§ **Aim of the task**
Give the lines below again, exactly as they stand, and leave out the images.

§ **Recorded information**
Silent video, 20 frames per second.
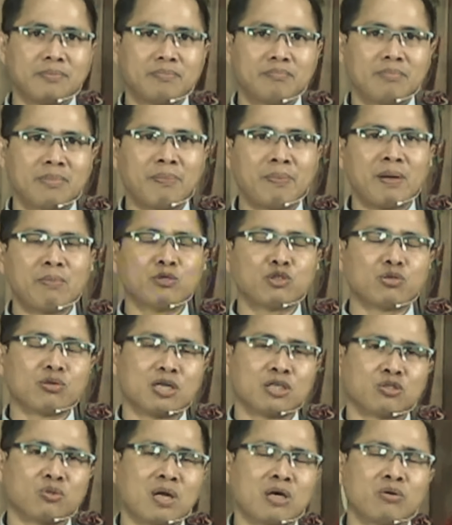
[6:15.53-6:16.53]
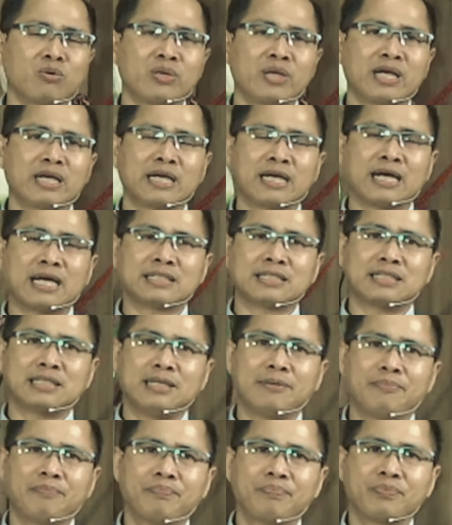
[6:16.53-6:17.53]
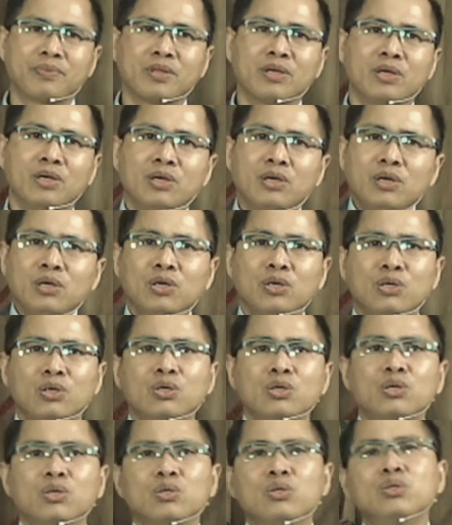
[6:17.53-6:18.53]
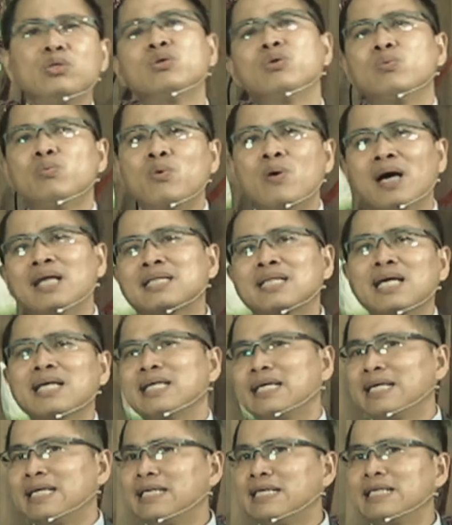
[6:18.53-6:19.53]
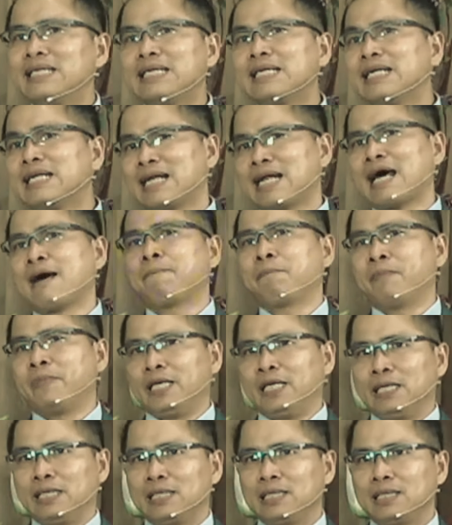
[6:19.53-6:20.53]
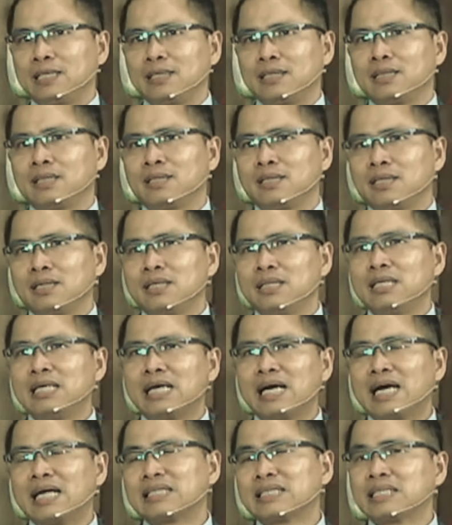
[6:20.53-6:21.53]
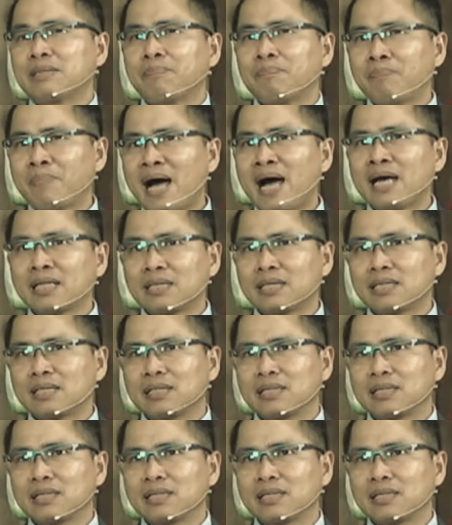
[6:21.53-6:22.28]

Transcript: Bapak Ibu surah-surahku yang kekasih nubuatan ini digenapi dengan tepat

§ **Task output**
Silent video, 20 frames per second.
[6:15.53-6:16.53]
[6:16.53-6:17.53]
[6:17.53-6:18.53]
[6:18.53-6:19.53]
[6:19.53-6:20.53]
[6:20.53-6:21.53]
[6:21.53-6:22.28]

Transcript: Bapak Ibu surah-surahku yang kekasih nubuatan ini digenapi dengan tepat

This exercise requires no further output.